Hi everyone! My husband and I want to thank you for all of your love and support with Wednesday’s post! We loved hearing about all of your support systems. Us runners are seriously a lucky bunch! If you missed my husband’s amazing tear-jerker post, check it out here!
Now onto today’s love post – and it’s filled with so much love because it’s VALENTINE’S DAY! While I’ve got a lot of loves in my life, there’s one thing that I love doing more than anything else. And that thing is running. Me and running weren’t always this close – in fact, this time last year I was taking a break from running! But lately we’ve been getting really close and things have been going well. So today I was to ask the big question:
When I first started running, I got butterflies in my stomach and I couldn’t stop smiling. Each run was exciting and kind of scary – could I actually run an entire mile without stopping? What about 1.1 miles? Each run was a chance for me to fall more in love with the sport and the inner competition that I loved doing. Me and running took it slow for a while, but once I was up to 3 miles on a consistent basis I decided to take it to the next level. I registered for my first 5k! I was so nervous because to me, this was the true test of our relationship – could I run in public and not die? Would I come in last place? During the race I swore a million times that I would never do another race again, only to find myself signing up for a race that was only a few weeks later! I was hooked and I couldn’t get enough of it! We were in our honeymoon stage for sure, but I was loving every run and looking forward to the next one I could sign up for.
In the winter, running and I took a little break. I tried to run, but it hurt breathing in that cold air and I wasn’t motivated enough. I didn’t have the right gear and the right mindset for running in the winter, so I gave up. I ran a Valentine’s day 5k and the only part about it that I liked was the heart shaped donuts at the finish line! Determined to get back into running, I signed up for the Hershey 10k in April. I knew it would be warmer and if chocolate won’t motivate me to run again then nothing will. I didn’t train enough to feel comfortable going into the race, but I ended up finishing much faster than I planned and I had the best experience running through Hershey Park! I felt like a “real” runner for the first time ever and I knew that even with our ups and downs, running was my true love.

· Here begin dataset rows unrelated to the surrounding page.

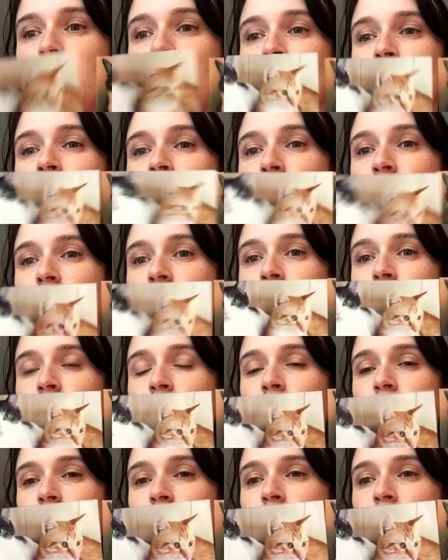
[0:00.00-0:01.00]
This here
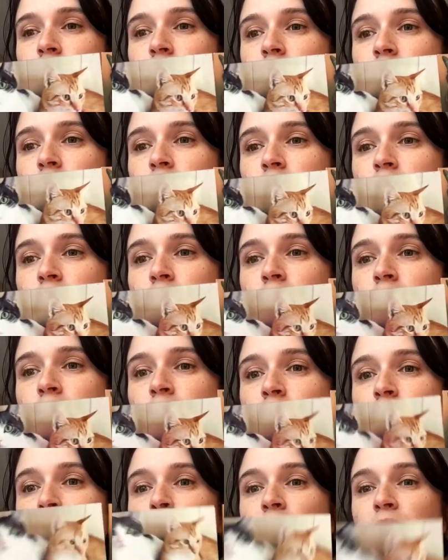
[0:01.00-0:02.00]
is
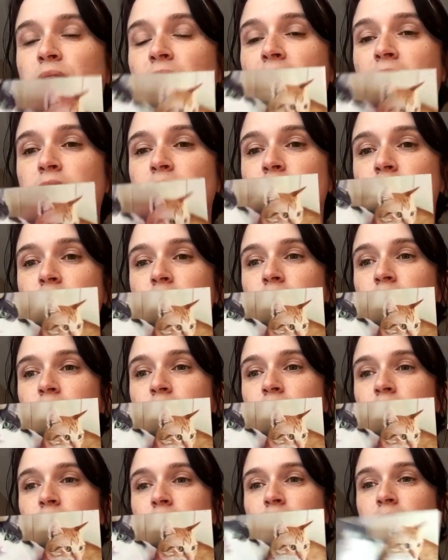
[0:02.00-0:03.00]
without
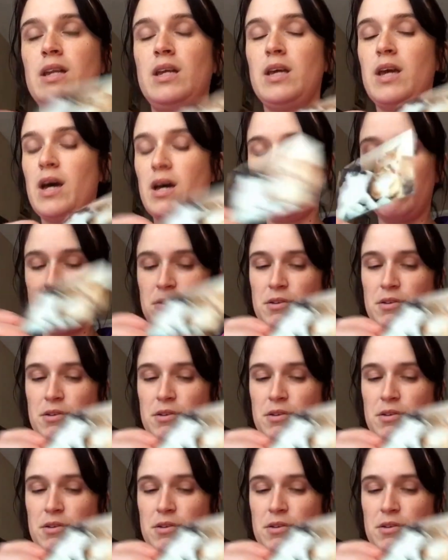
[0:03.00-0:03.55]
any kind of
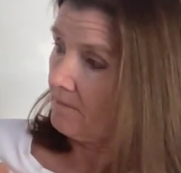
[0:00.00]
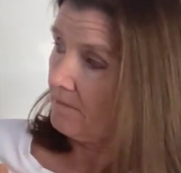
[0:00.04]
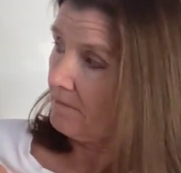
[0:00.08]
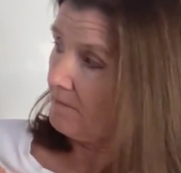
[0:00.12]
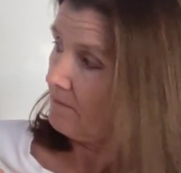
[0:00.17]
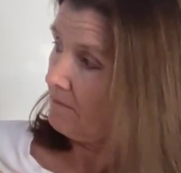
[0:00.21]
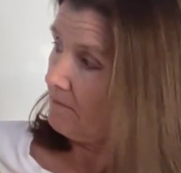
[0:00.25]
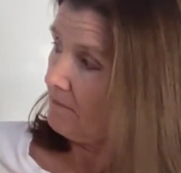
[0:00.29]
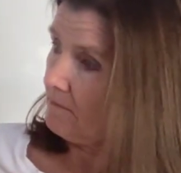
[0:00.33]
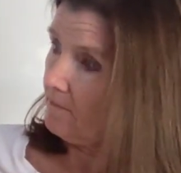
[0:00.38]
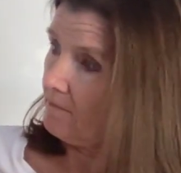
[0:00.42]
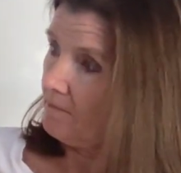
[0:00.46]

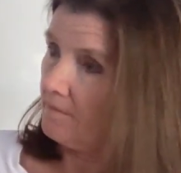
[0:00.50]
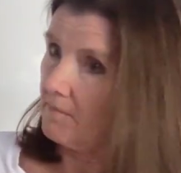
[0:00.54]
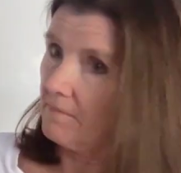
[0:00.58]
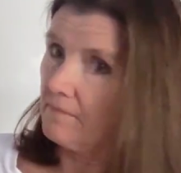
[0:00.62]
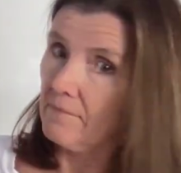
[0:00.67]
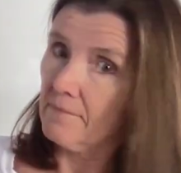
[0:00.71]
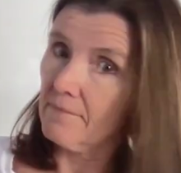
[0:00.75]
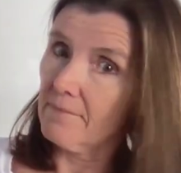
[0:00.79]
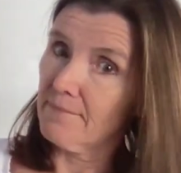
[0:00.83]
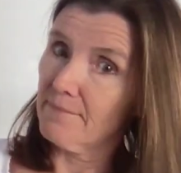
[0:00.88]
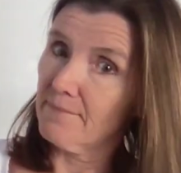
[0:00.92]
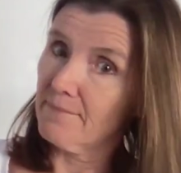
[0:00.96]

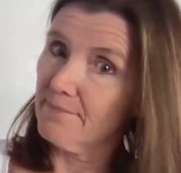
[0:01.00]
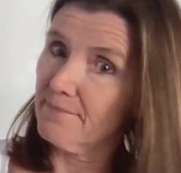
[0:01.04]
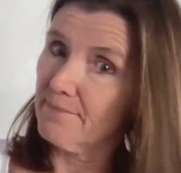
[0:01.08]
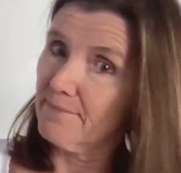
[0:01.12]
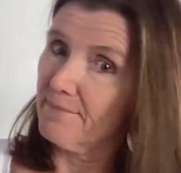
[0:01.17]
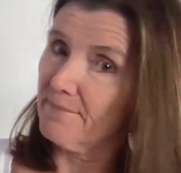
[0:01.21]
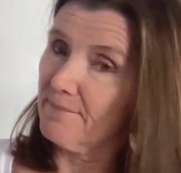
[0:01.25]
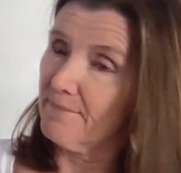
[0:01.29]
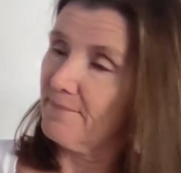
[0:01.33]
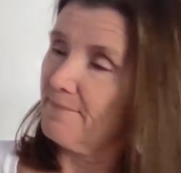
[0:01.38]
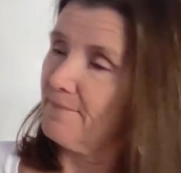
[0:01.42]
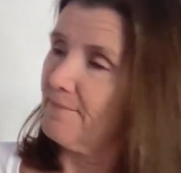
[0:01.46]

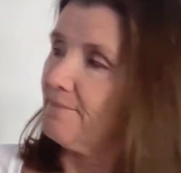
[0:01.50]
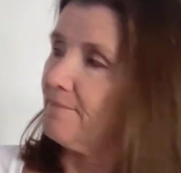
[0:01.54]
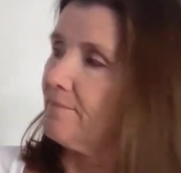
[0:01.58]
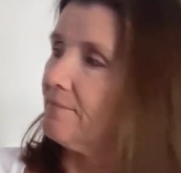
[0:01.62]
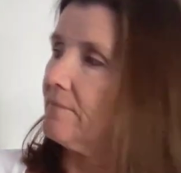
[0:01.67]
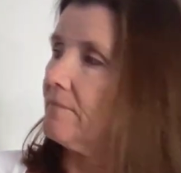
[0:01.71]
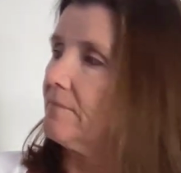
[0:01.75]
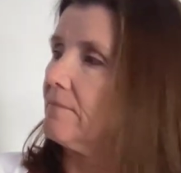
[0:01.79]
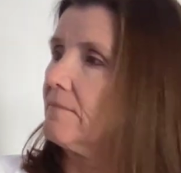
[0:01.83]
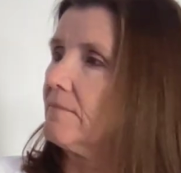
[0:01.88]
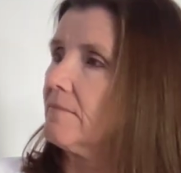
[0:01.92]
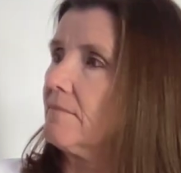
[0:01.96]

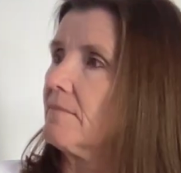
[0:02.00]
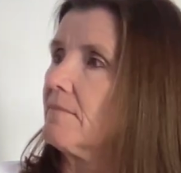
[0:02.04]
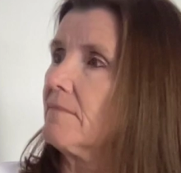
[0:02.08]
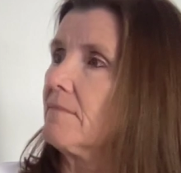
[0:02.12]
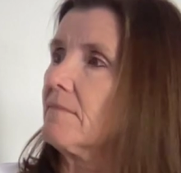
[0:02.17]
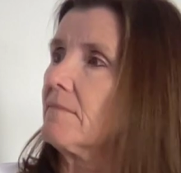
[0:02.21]
[no speech]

After my wedding, me and running took another break, but this one was more painful. I ran my worst 5k ever in August and the embarrassment of crossing that finish line with my slowest time ever AND feeling like I was going to throw up made me vow to never give up on running again. I knew then that if I wanted to get through the Disney Princess Half Marathon that I’d have to make running a big priority in my life. And I did. Now that I knew what my life was like without running, I realized that I had to stick with it no matter how hard it was. I began doing more runs per week and adding in longer runs to prepare for my upcoming fall 10ks. I PRed on both of them, and finally made my goal of running a sub-30 5k! As I had more running successes my love for running became deeper and deeper. I realized that sticking to a training plan made a huge difference. I also realized how much I love running when I get a chance to do it frequently, and in November I began the Runner’s World Holiday Run Streak. This was my big test with running, and while it wasn’t easy we came out stronger than ever! Now I’m running 3 runs per week as specified by my training plan and one of them is reeeeeeally long. I didn’t know if I would enjoy running for such long periods of time, but I’ve learned that the ability to push through the tough long runs makes me a stronger runner overall. And I love getting new distance PRs! Next weekend I’m running my first half marathon ever, and I’m so excited to get to that level! I think it’s safe to say that me and running are doing pretty well right now!
So what have I learned from my relationship with running? Not surprisingly, you get out of it what you put into it, just like any other relationship. When I’m following a training plan I’m much stronger and much less nervous about my races. It’s so much less stressful than it was when I was skipping my training runs! I’ve also learned that running is my favorite way to manage stress and stay positive. You can’t be in a bad mood when you’re running this trail, can you?
It also helps keep me healthy and motivated. Without running, I’d be laying on the couch every night being lazy! And finally, running has introduced me to so many amazing people and places. In the past year and a half I’ve run in cornfields, through snow, and across the Ben Franklin Bridge. I’ve also met so many awesome bloggers out there who love running just as much as I do, and then teach me pretty cool stuff that helps my relationship with running! Like foam rolling. That needs to be part of every runner’s daily routine!
So running, I want to let you know that we’ve had some good times and some bad times, but right now we’re stronger than ever. And I want to keep it that way. Thanks for everything you’ve done to make me a better person! And thanks for burning enough of my calories today to make sure I can have an extra piece of Valentine’s candy 🙂
Is running your Valentine this year? When was the moment where you first fell in love with running?